DATA Step, Macro, Functions and more

Whitespace woes

Reply
Frequent Contributor
Posts: 107

Whitespace woes

[ Edited ]

From my understanding these three statements should be equivalent

 

 

CATX('', COL1, COL2, COL3)
TRIM(COL1) || TRIM(COL2) || TRIM(COL3)
PRXCHANGE('s/\s+//', -1, COL1) || PRXCHANGE('s/\s+//', -1, COL2) || PRXCHANGE('s/\s+//', -1, COL3)

 

COL1, COL2, and COL3 are characters.

 

I check for whitespace with:

 

PRXCHANGE('s/\s/X/', -1, CONCATENATED_COLUMN) 

 

1 and 3 produce equivalent columns but 2 does not.  All three produce trailing whitespace.  I would like to check this column for characters like:

 

CASE WHEN PRXMATCH('/^0+$/', CONCATENATED_COLUMN) THEN 1 ELSE 0 END AS FOO

But can't because of the whitespace that still appears.  Must I always account for whitespace whenever I do any operation like this?  Something like this:

 

 

CASE WHEN PRXMATCH('/^0+(?:\s*)$/', CONCATENATED_COLUMN) THEN 1 ELSE 0 END AS FOO

Or:

 

JOIN ON PRXCHANGE('s/\s+//', -1, TABLE_A.ID) = PRXCHANGE('s/\s+//', -1, TABLE_B.ID)

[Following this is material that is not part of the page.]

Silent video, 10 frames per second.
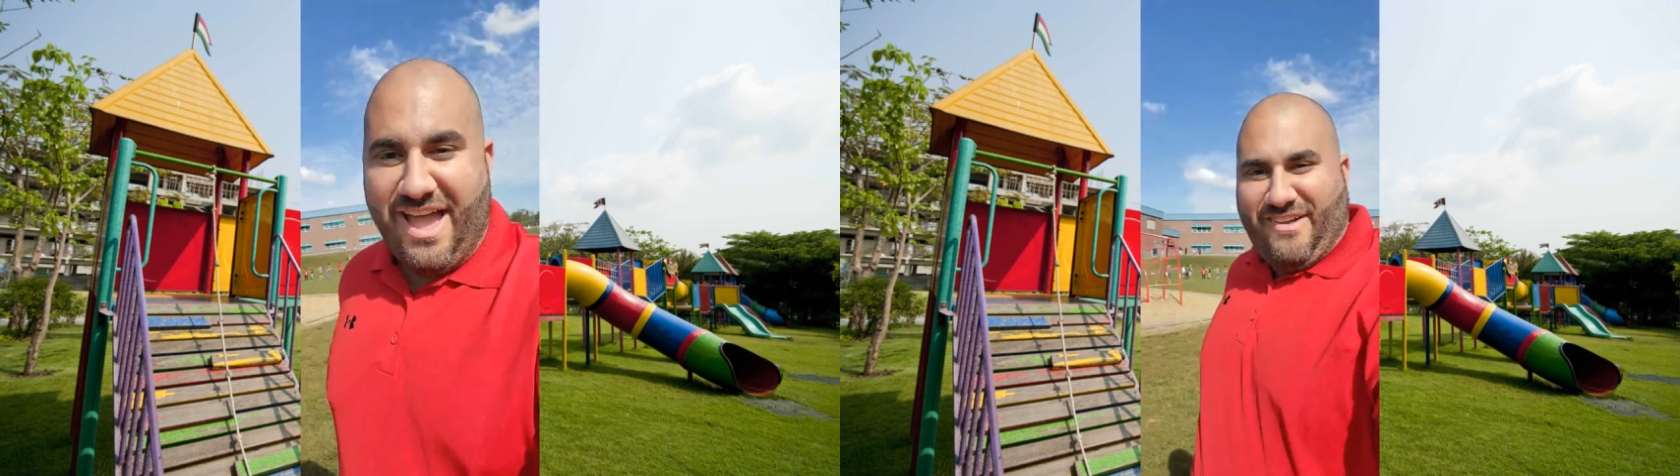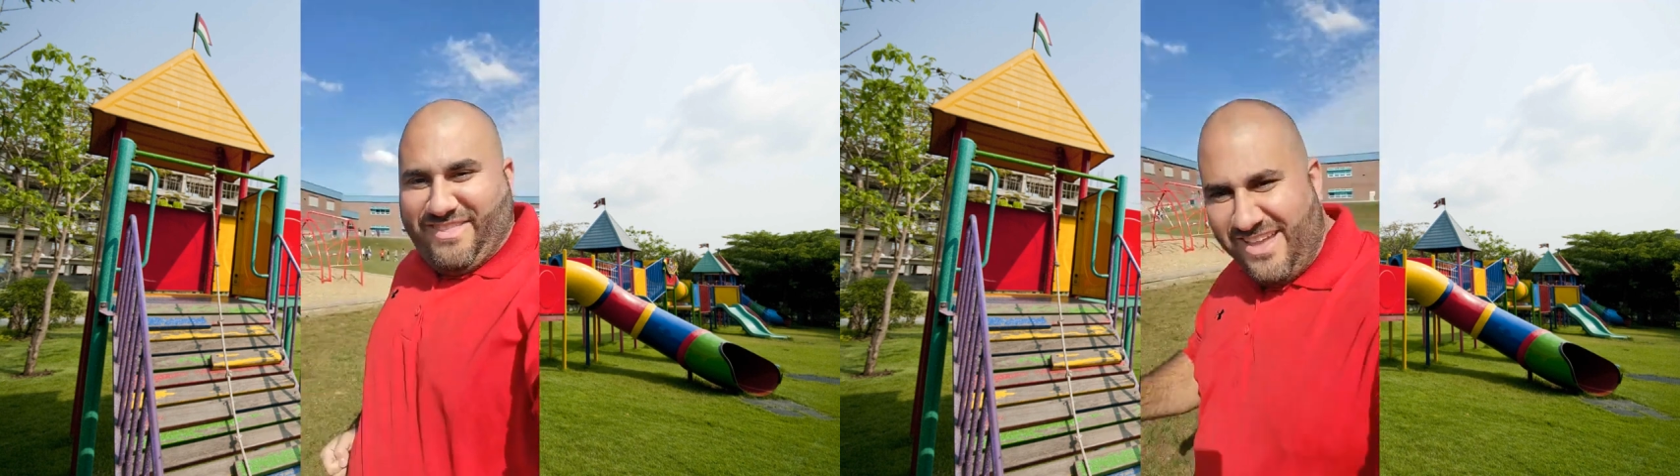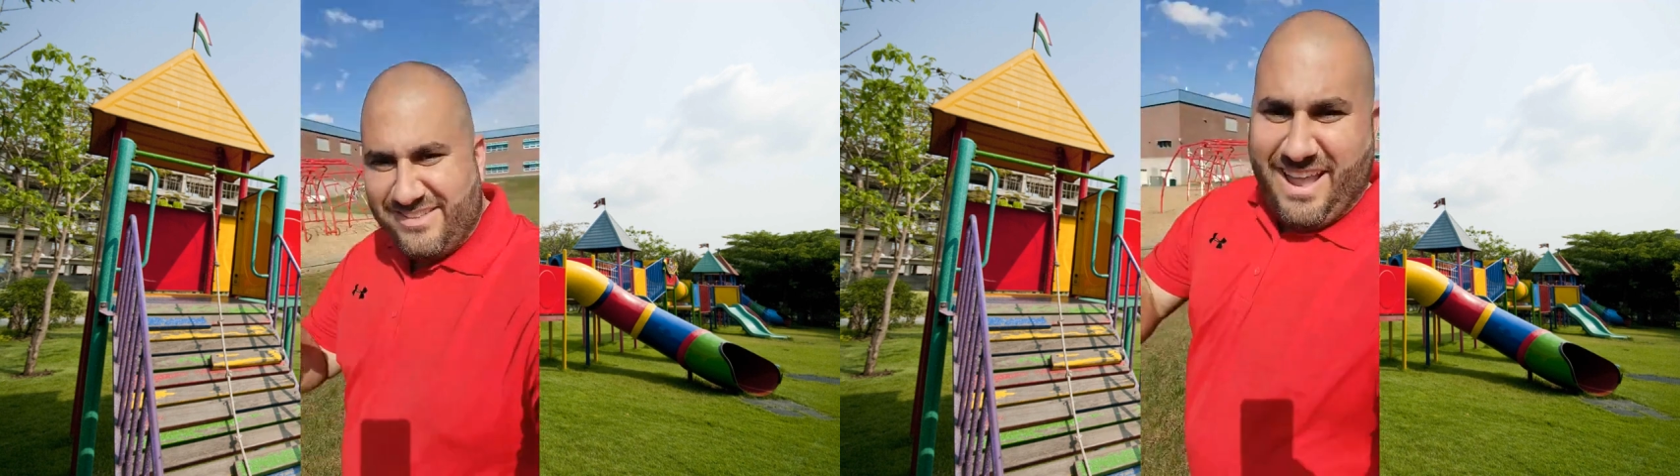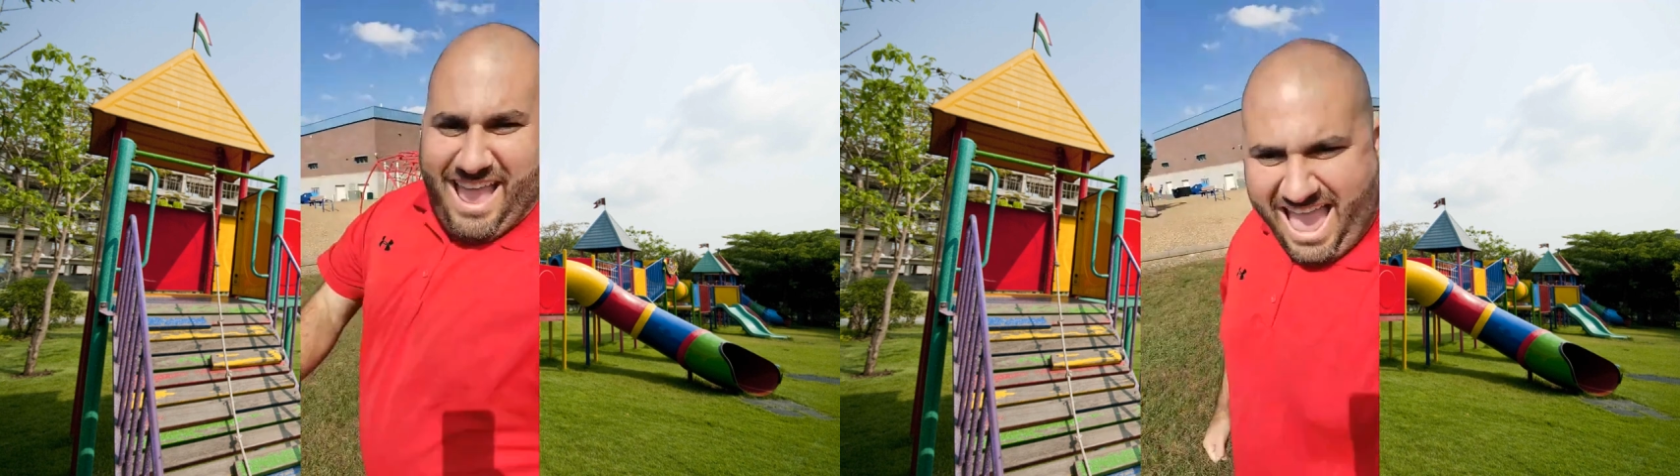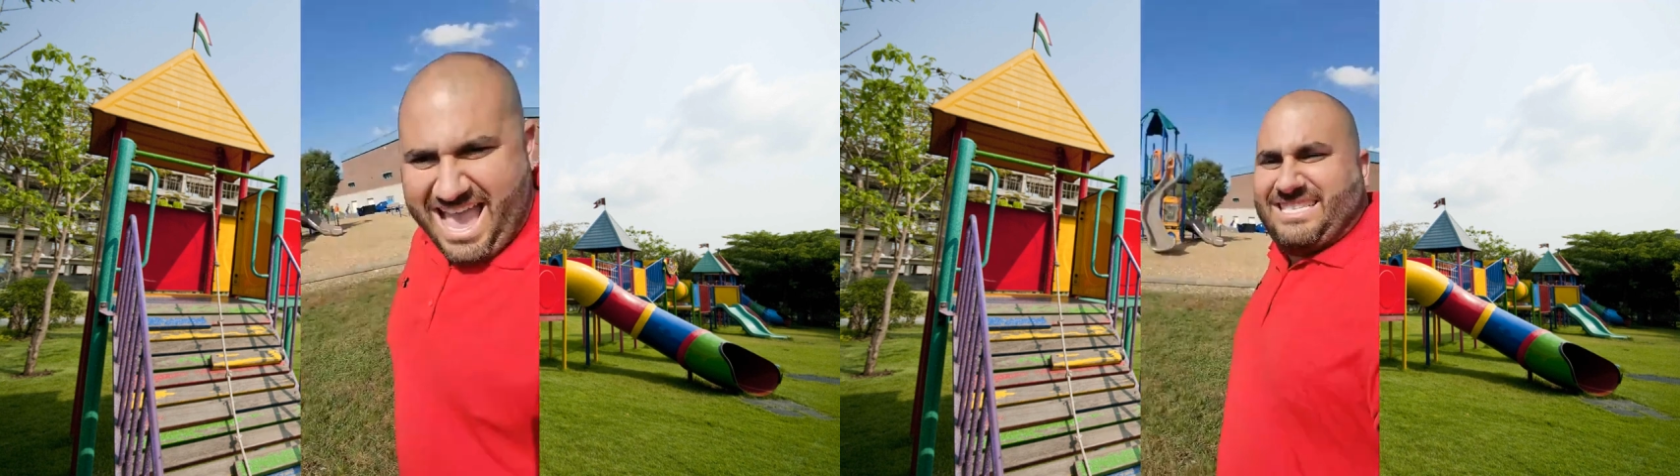on the
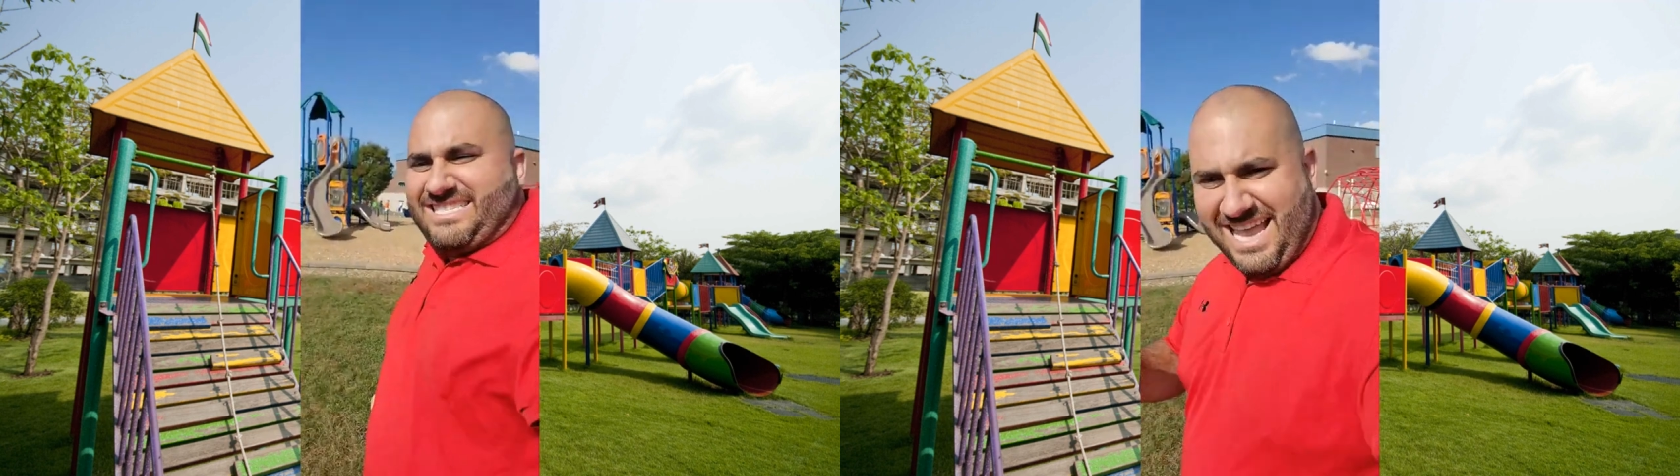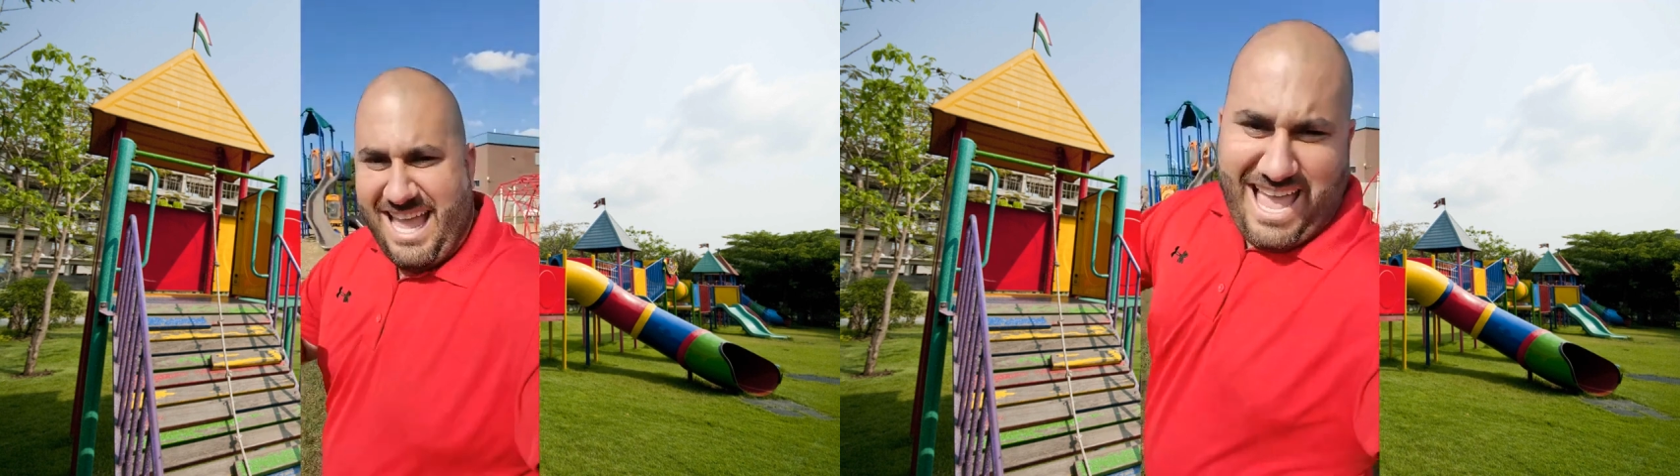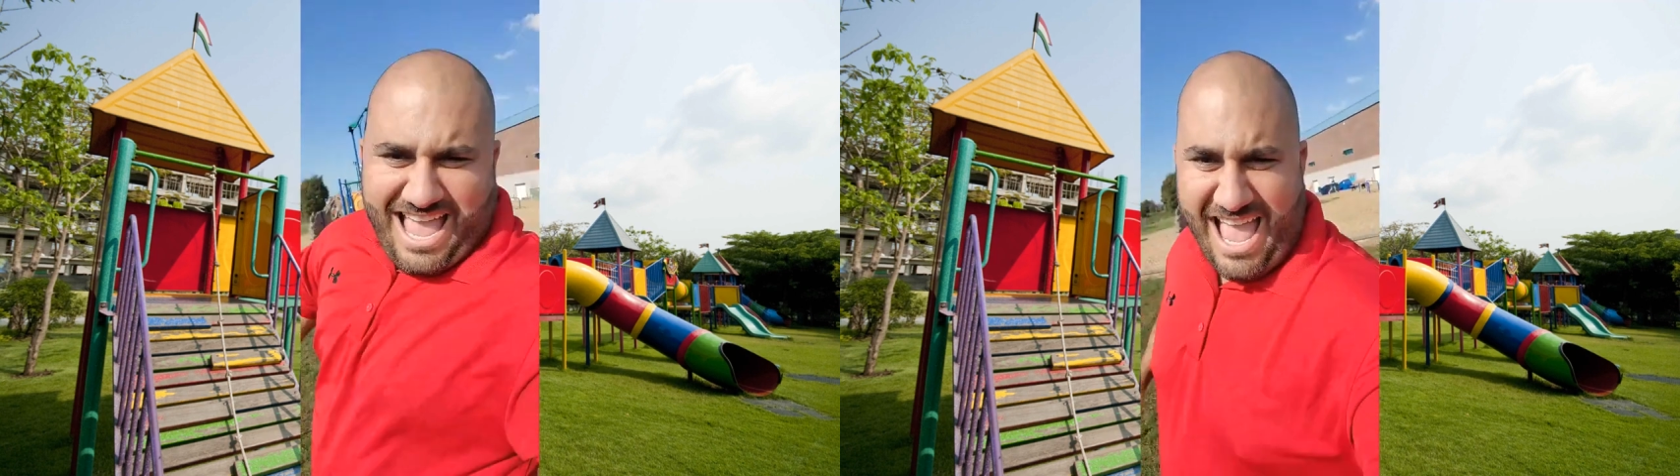grass,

Because I can never be sure CATX or TRIM did their job? 

Super User
Posts: 24,004

Re: Whitespace woes

Posted in reply to tomcmacdonald

Replace TRIM with STRIP and what does that do?

Frequent Contributor
Posts: 107

Re: Whitespace woes

Same result as TRIM. 

SAS Super FREQ
Posts: 9,431

Re: Whitespace woes

[ Edited ]
Posted in reply to tomcmacdonald

Hi: I don't understand why you are even using CATX. That function assumes you want to introduce some character between every argument. Personally, if you want there NOT to be ANY whitespace or blank between the arguments, I would use CATT instead of CATX.

 

no_blank.png

Cynthia

Frequent Contributor
Posts: 107

Re: Whitespace woes

[ Edited ]
Posted in reply to Cynthia_sas

CATT eliminates only trailing whitespace according to:

http://documentation.sas.com/?docsetId=lefunctionsref&docsetTarget=n16y1vyi397p84n19dpvzw0pemsa.htm&...

CATX eliminates trailing and leading whitespace according to:

http://documentation.sas.com/?docsetId=lefunctionsref&docsetTarget=n0p7wxtk0hvn83n1pveisbcp2ae9.htm&...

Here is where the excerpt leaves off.